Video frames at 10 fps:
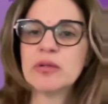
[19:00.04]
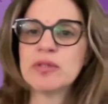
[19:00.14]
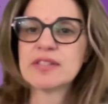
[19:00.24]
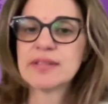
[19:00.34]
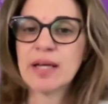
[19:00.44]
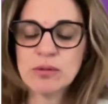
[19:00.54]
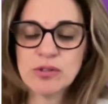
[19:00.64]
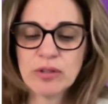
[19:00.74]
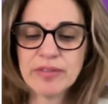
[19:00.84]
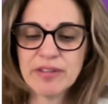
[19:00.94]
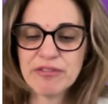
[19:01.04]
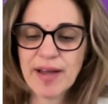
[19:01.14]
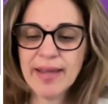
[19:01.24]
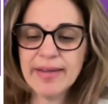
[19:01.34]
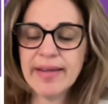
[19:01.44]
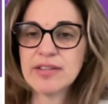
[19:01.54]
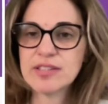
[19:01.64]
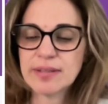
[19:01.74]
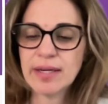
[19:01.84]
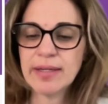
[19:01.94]
results of the FiCare
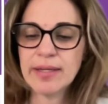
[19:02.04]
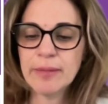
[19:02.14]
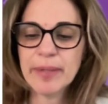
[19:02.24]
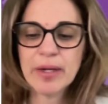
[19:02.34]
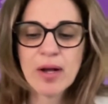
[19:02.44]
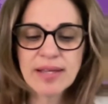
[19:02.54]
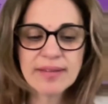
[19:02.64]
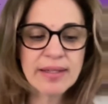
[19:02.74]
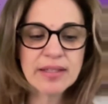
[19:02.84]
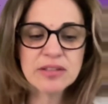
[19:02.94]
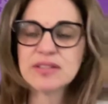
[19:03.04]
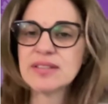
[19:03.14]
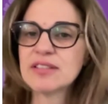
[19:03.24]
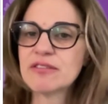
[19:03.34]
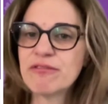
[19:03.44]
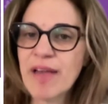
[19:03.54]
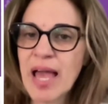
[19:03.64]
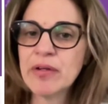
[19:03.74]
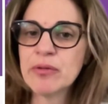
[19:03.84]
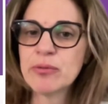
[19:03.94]
study because I think this is
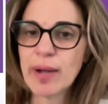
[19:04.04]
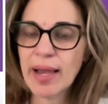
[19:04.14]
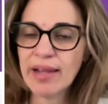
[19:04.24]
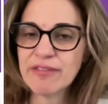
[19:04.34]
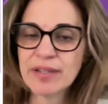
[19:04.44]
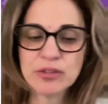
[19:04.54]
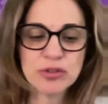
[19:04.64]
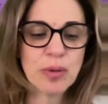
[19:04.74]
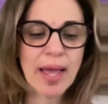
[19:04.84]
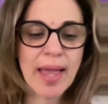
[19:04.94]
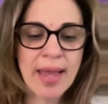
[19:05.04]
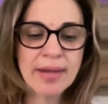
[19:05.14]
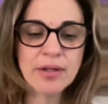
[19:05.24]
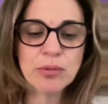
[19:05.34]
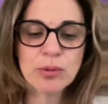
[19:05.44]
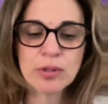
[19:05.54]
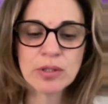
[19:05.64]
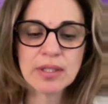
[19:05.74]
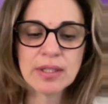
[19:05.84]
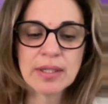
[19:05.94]
very relevant to any
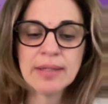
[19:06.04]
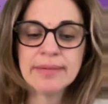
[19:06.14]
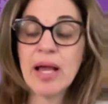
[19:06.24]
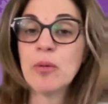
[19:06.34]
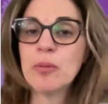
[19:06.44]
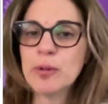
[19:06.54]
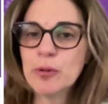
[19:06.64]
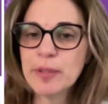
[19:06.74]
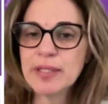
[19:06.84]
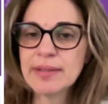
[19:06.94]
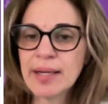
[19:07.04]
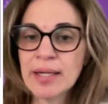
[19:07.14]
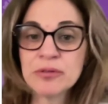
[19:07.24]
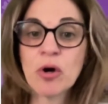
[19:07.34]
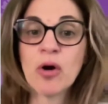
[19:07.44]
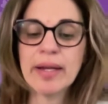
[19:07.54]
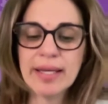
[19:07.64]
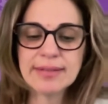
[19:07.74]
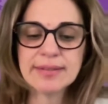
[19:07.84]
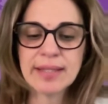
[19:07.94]
work that will be done or
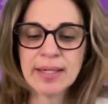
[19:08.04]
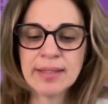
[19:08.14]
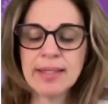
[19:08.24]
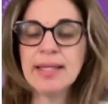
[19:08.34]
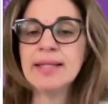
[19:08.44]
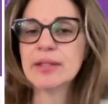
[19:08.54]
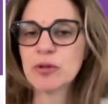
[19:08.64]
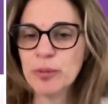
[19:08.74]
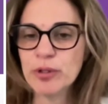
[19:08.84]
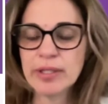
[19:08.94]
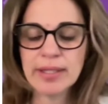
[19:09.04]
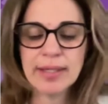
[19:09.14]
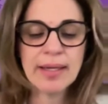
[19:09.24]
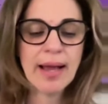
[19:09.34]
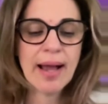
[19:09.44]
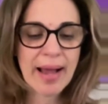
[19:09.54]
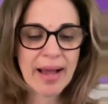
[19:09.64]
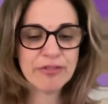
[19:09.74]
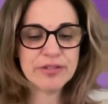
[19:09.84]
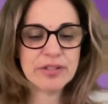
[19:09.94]
is done in the community
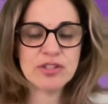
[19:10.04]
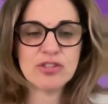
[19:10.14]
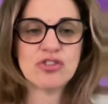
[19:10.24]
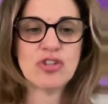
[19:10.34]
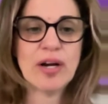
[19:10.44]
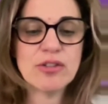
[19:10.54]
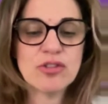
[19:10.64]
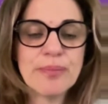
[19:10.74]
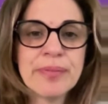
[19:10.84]
after discharge.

■ **Work instruction**:
Output the full material above exactly, leaving every picture out.

■ **Written answer**:
Video frames at 10 fps:
[19:00.04]
[19:00.14]
[19:00.24]
[19:00.34]
[19:00.44]
[19:00.54]
[19:00.64]
[19:00.74]
[19:00.84]
[19:00.94]
[19:01.04]
[19:01.14]
[19:01.24]
[19:01.34]
[19:01.44]
[19:01.54]
[19:01.64]
[19:01.74]
[19:01.84]
[19:01.94]
results of the FiCare
[19:02.04]
[19:02.14]
[19:02.24]
[19:02.34]
[19:02.44]
[19:02.54]
[19:02.64]
[19:02.74]
[19:02.84]
[19:02.94]
[19:03.04]
[19:03.14]
[19:03.24]
[19:03.34]
[19:03.44]
[19:03.54]
[19:03.64]
[19:03.74]
[19:03.84]
[19:03.94]
study because I think this is
[19:04.04]
[19:04.14]
[19:04.24]
[19:04.34]
[19:04.44]
[19:04.54]
[19:04.64]
[19:04.74]
[19:04.84]
[19:04.94]
[19:05.04]
[19:05.14]
[19:05.24]
[19:05.34]
[19:05.44]
[19:05.54]
[19:05.64]
[19:05.74]
[19:05.84]
[19:05.94]
very relevant to any
[19:06.04]
[19:06.14]
[19:06.24]
[19:06.34]
[19:06.44]
[19:06.54]
[19:06.64]
[19:06.74]
[19:06.84]
[19:06.94]
[19:07.04]
[19:07.14]
[19:07.24]
[19:07.34]
[19:07.44]
[19:07.54]
[19:07.64]
[19:07.74]
[19:07.84]
[19:07.94]
work that will be done or
[19:08.04]
[19:08.14]
[19:08.24]
[19:08.34]
[19:08.44]
[19:08.54]
[19:08.64]
[19:08.74]
[19:08.84]
[19:08.94]
[19:09.04]
[19:09.14]
[19:09.24]
[19:09.34]
[19:09.44]
[19:09.54]
[19:09.64]
[19:09.74]
[19:09.84]
[19:09.94]
is done in the community
[19:10.04]
[19:10.14]
[19:10.24]
[19:10.34]
[19:10.44]
[19:10.54]
[19:10.64]
[19:10.74]
[19:10.84]
after discharge.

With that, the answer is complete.